EXERCISE BRIEF: Please reproduce the records exactly, leaving out any pictures.

Start of MATERIALS PROVIDED

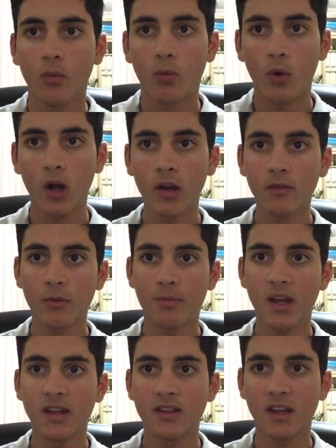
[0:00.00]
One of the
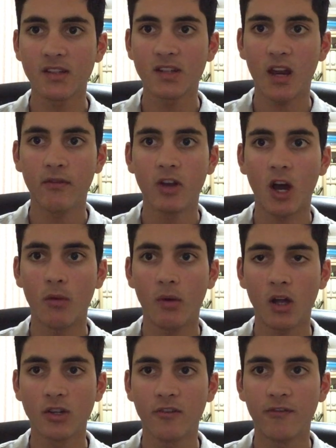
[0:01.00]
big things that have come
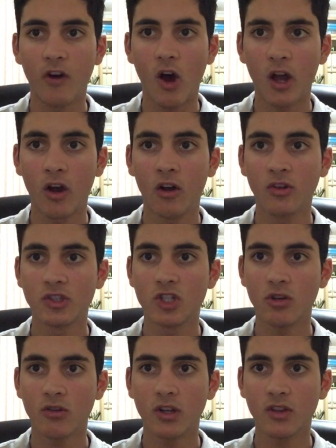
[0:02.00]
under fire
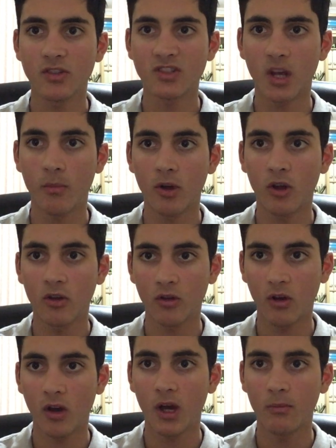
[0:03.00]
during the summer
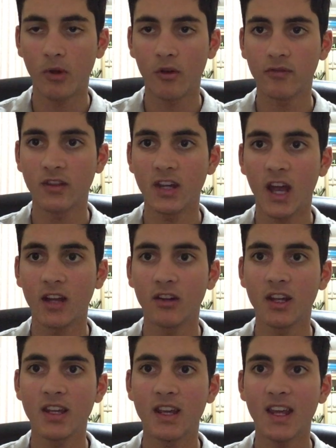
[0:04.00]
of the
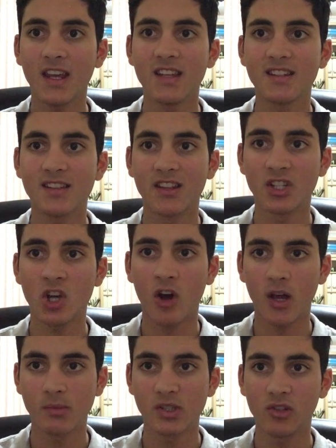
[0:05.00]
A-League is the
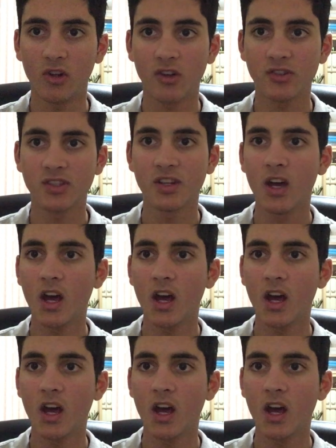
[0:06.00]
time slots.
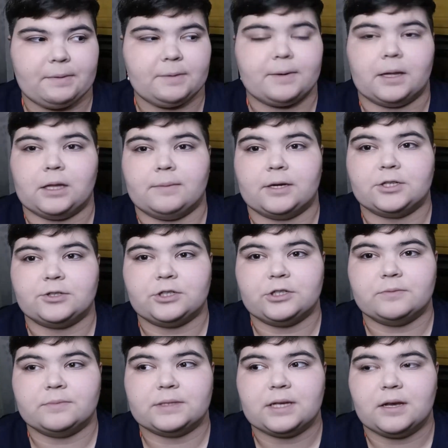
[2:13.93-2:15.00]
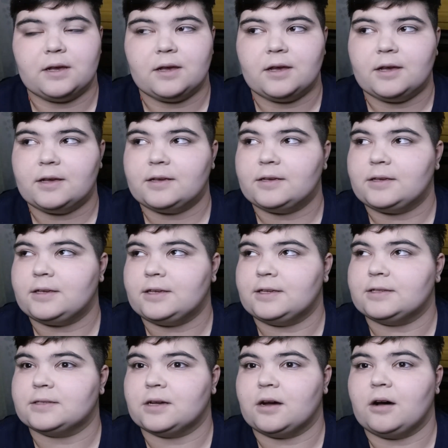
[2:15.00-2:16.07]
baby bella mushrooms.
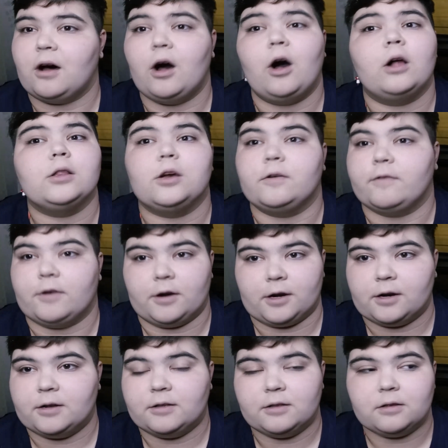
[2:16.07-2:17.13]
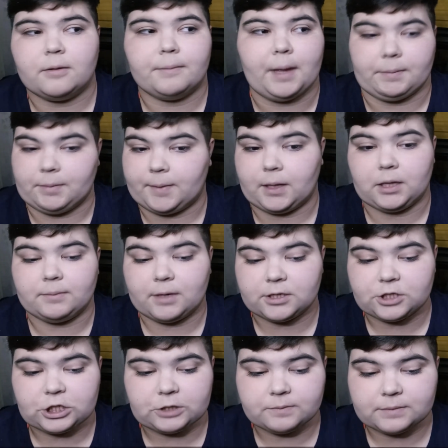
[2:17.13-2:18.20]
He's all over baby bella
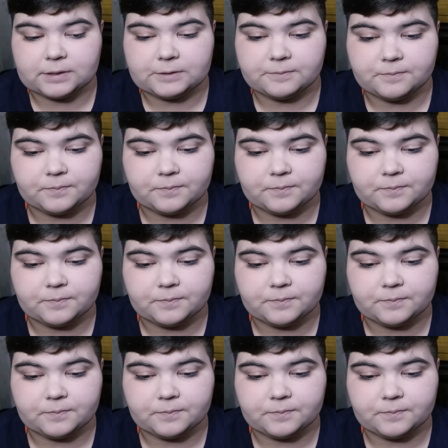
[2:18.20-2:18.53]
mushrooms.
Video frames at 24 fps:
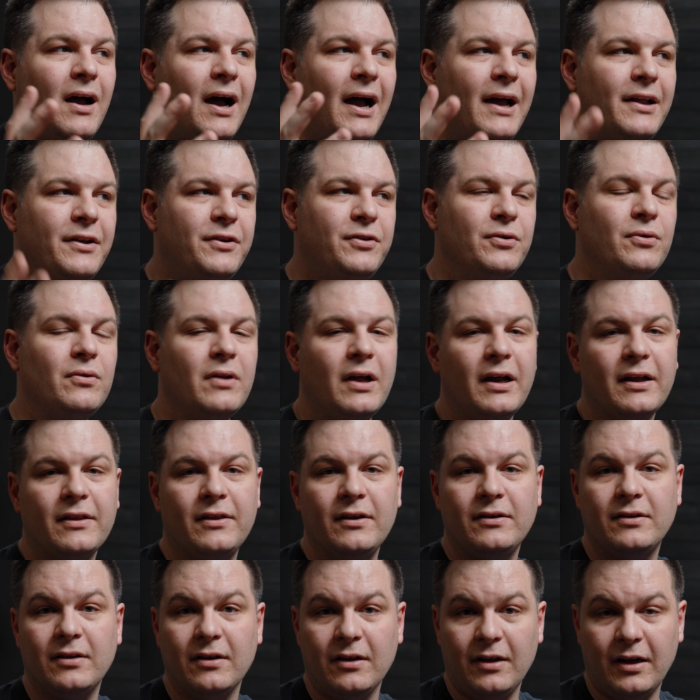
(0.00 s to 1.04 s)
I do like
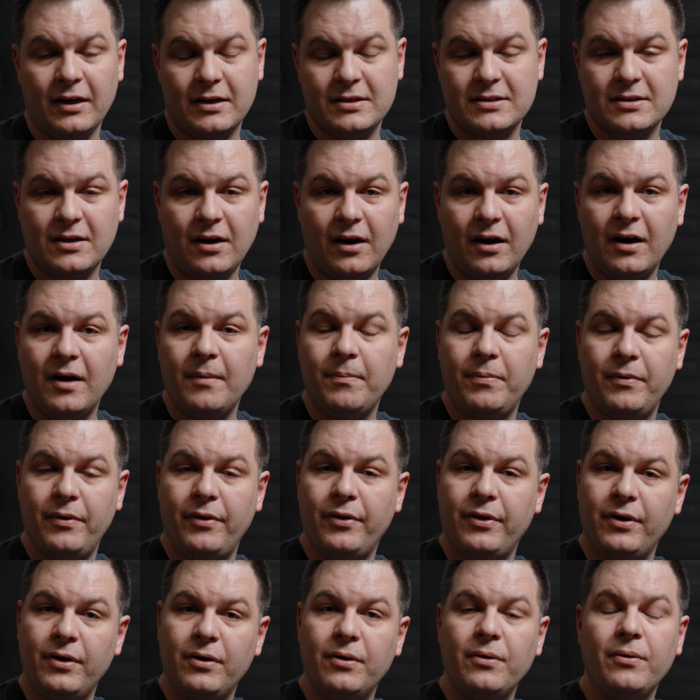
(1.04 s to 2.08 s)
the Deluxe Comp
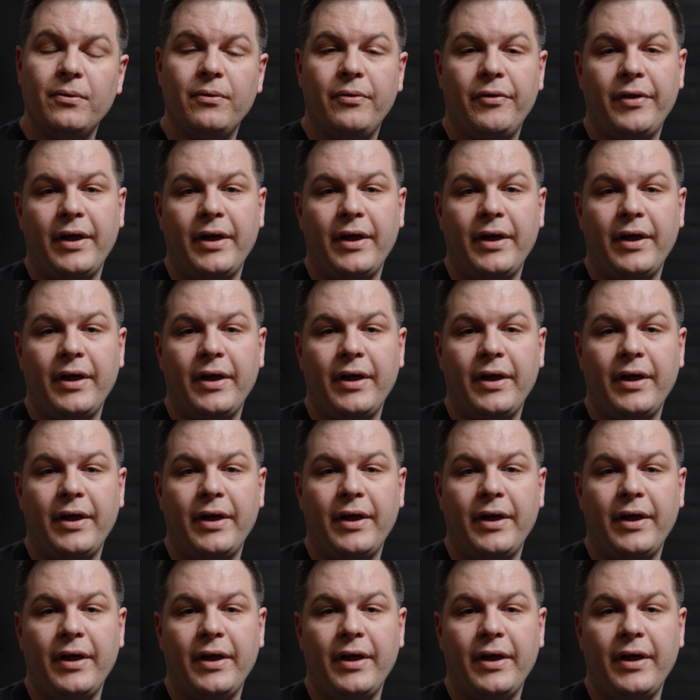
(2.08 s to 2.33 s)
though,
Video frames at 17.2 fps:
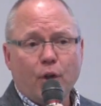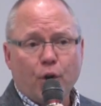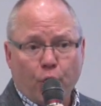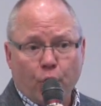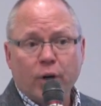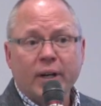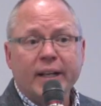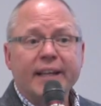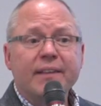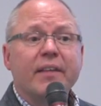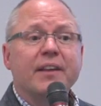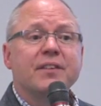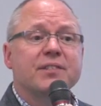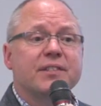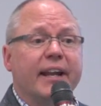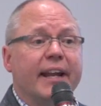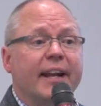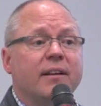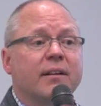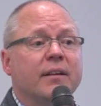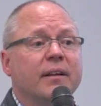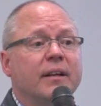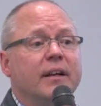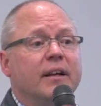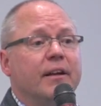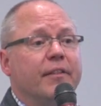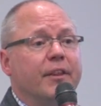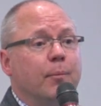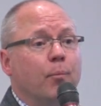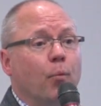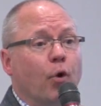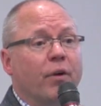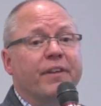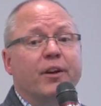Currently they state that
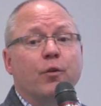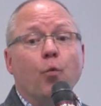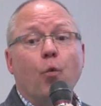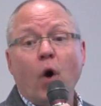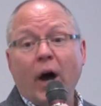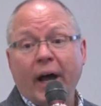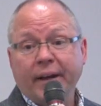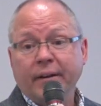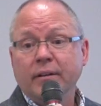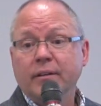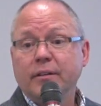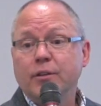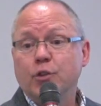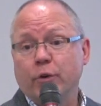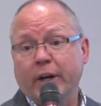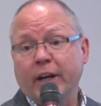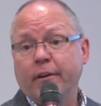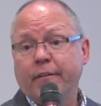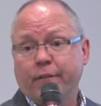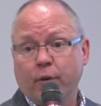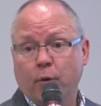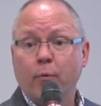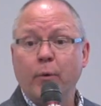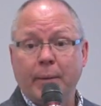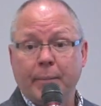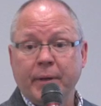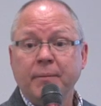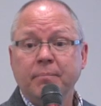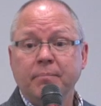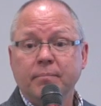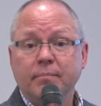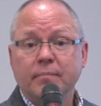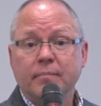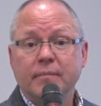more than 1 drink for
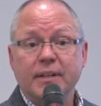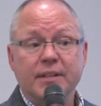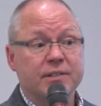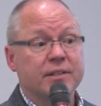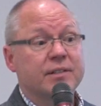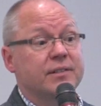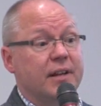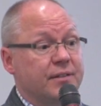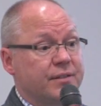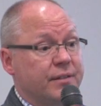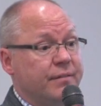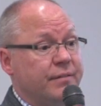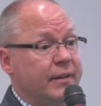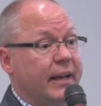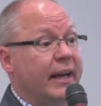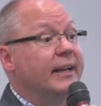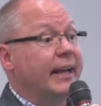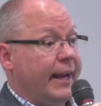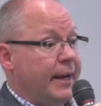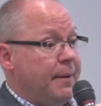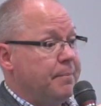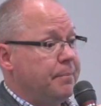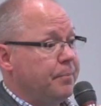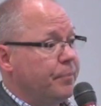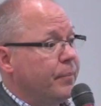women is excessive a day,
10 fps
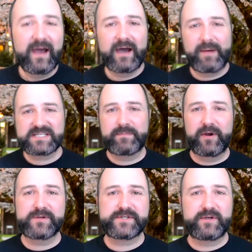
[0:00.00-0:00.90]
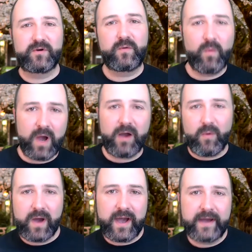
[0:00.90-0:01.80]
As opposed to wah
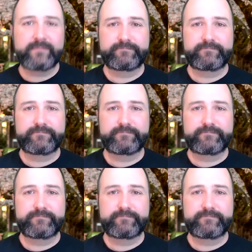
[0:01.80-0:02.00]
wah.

End of MATERIALS PROVIDED

OUTPUT FOR THIS EXERCISE:
[0:00.00]
One of the
[0:01.00]
big things that have come
[0:02.00]
under fire
[0:03.00]
during the summer
[0:04.00]
of the
[0:05.00]
A-League is the
[0:06.00]
time slots.
[2:13.93-2:15.00]
[2:15.00-2:16.07]
baby bella mushrooms.
[2:16.07-2:17.13]
[2:17.13-2:18.20]
He's all over baby bella
[2:18.20-2:18.53]
mushrooms.
Video frames at 24 fps:
(0.00 s to 1.04 s)
I do like
(1.04 s to 2.08 s)
the Deluxe Comp
(2.08 s to 2.33 s)
though,
Video frames at 17.2 fps:
Currently they state that
more than 1 drink for
women is excessive a day,
10 fps
[0:00.00-0:00.90]
[0:00.90-0:01.80]
As opposed to wah
[0:01.80-0:02.00]
wah.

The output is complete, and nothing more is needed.